Section 8(1)(a) of the Victorian Act provides that the ACL applies as a Victorian law. Section 8(1)(b) of the Victorian Act provides that the ACL as applying as a Victorian Act ‘may be referred to as the Australian Consumer Law (Victoria)’. The combined effect of ss 8(1)(a) and (b) is as follows:
(iii) the ACL as in force from time to time applies as a Victorian law; and
(iv) as so applying, the ACL may be referred to as the Australian Consumer Law (Victoria).
It does not follow, however, that a reference in a pleading to the ACL as a Victorian law must refer to the ACL as the Australian Consumer Law (Victoria). Rather, consistent with s 13 of the Victorian Act, where a pleading refers to the ACL it is necessary to have regard to the context of the reference. It is necessary to examine the allegations made in the points of claim to determine, whether as a matter of context, the reference is to the ACL as a Commonwealth law or, alternatively, a reference to the ACL as a Victorian law. Whether federal jurisdiction with respect to one or more of the matters listed in ss 75 and 76 of the Commonwealth Constitution has been engaged in a legal proceeding is a question of objective assessment.[10]
[10]Agtrak (NT) Pty Ltd v Hatfield (2005) 223 CLR 251, 262 [32].
On 23 June 2025, Member Curie provided reasons for rejecting the plaintiffs’ contention that VCAT did not have jurisdiction to hear and determine the plaintiffs’ claims. The reasons included the following:
F.Having regard to the recent VCAT matter of Coady v Yachting Victoria Inc (Civil Claims) [2025] VCAT 427, I conducted an objective assessment of the legal basis of the applicants’ claim before me and provide the below findings:
(i)the pleadings disclose a law applicable to the state of Victoria, being: ‘s 18 sch 2 of the Competition and Consumer Act 2010 (Cth)’ (ACL);
(ii) no other commonwealth [sic] legislation is disclosed;
(iii)the applicant’s [sic] commenced a proceeding in the Victorian Civil and Administrative Tribunal (VCAT);
(iv)the contract was formed in Victoria;
(v)the subject site is located in Victoria;
(vi)the issues in dispute are those commonly determined in the Building and Property List of the VCAT, being defects and overpayments in respect of a major domestic building contracts [sic];
(vii)the proper jurisdiction to hear and determine the issue of oral variations made between parties is the VCAT under s 37(3)(b) of the DBC Act;
(viii)the applicants rely upon the warranties set out in s 8 of the Domestic Building Contracts Act 1995 (Vic);
(ix)the applicant’s [sic] rely upon s 18 of the ACL in respect of misleading or deceptive conduct regarding provisions contained in the DBC Act;
(x)in the matter of Mitsubishi Motors Australia Ltd v Begovic [2023] ALJR 155, the High Court held at [12] that schedule 2 of the ACL applies as a law of the Commonwealth and of each State and Territory; and
(xi)the ACL has been pleaded by the applicants to invoke the Tribunal’s jurisdiction.

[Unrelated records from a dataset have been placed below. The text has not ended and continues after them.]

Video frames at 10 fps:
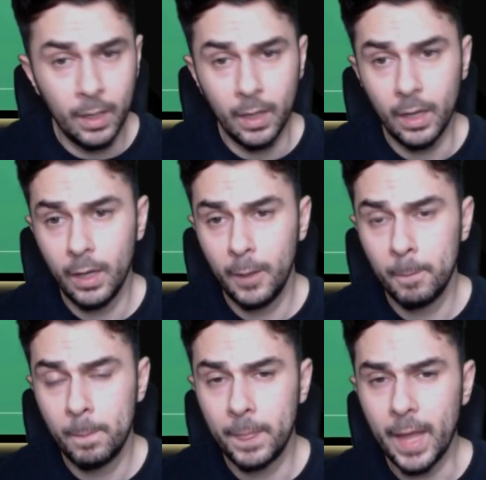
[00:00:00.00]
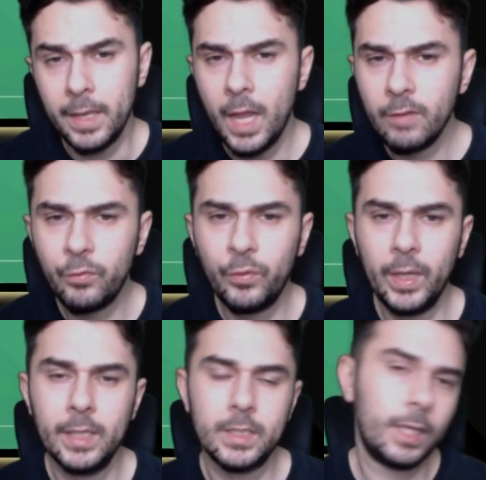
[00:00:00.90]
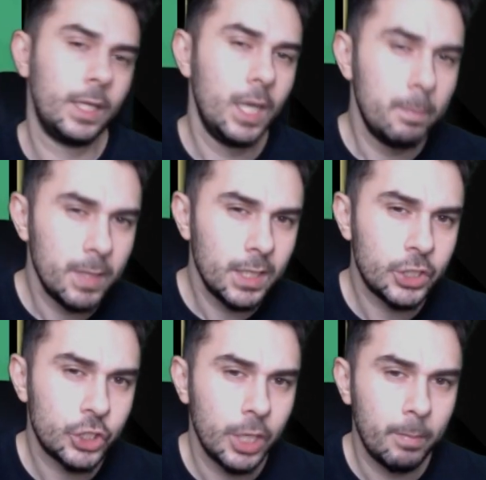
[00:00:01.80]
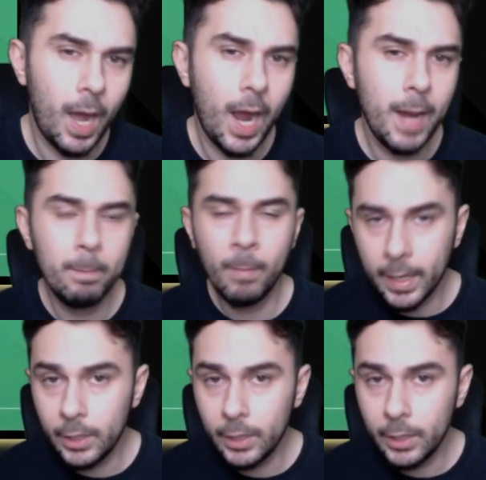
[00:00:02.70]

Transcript: And the other thing is like the limitless chip, I might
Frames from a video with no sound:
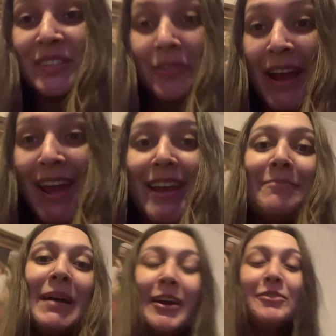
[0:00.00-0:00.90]
So hey,
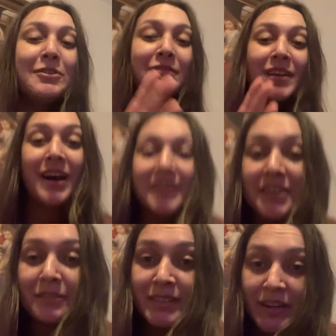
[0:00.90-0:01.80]
I don't know if the
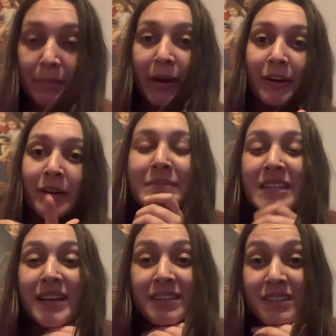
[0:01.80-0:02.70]
audio is any better.
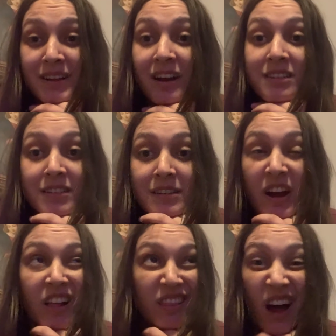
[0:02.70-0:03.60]
Today I sucked
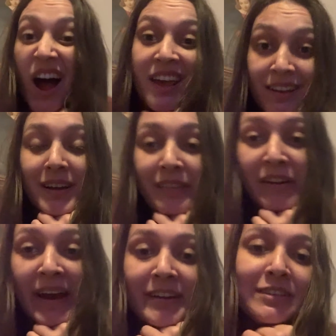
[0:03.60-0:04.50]
a lot. I've
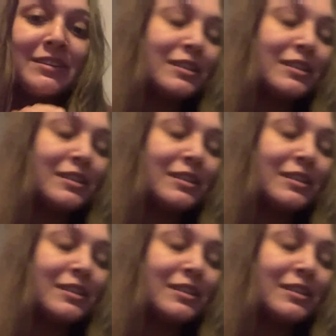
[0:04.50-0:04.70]
had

Member Curie concluded that the reference to the ACL in the points of claim was a reference to the ACL applying as a law of Victoria. I do not discern any error in the reasoning of Member Curie.[11] Member Curie was correct to conclude that when read in context the reference to the ACL in the plaintiffs’ amended points of claim and further amended points of claim was a reference to the ACL as a Victorian law.
[11]Cf Dawn v Carlisle Homes Pty Ltd [2025] VSCA 58, [158] where the Court of Appeal saw no reason to doubt the correctness of a finding by VCAT that a reference to the ACL in proposed further amended points of claim was a reference to the ACL applying as a law of Victoria.
For the reasons set out above, I dismissed the plaintiffs’ amended summons because it was not necessary in the interests of justice to grant an injunction restraining VCAT from hearing and determining the plaintiffs’ claim.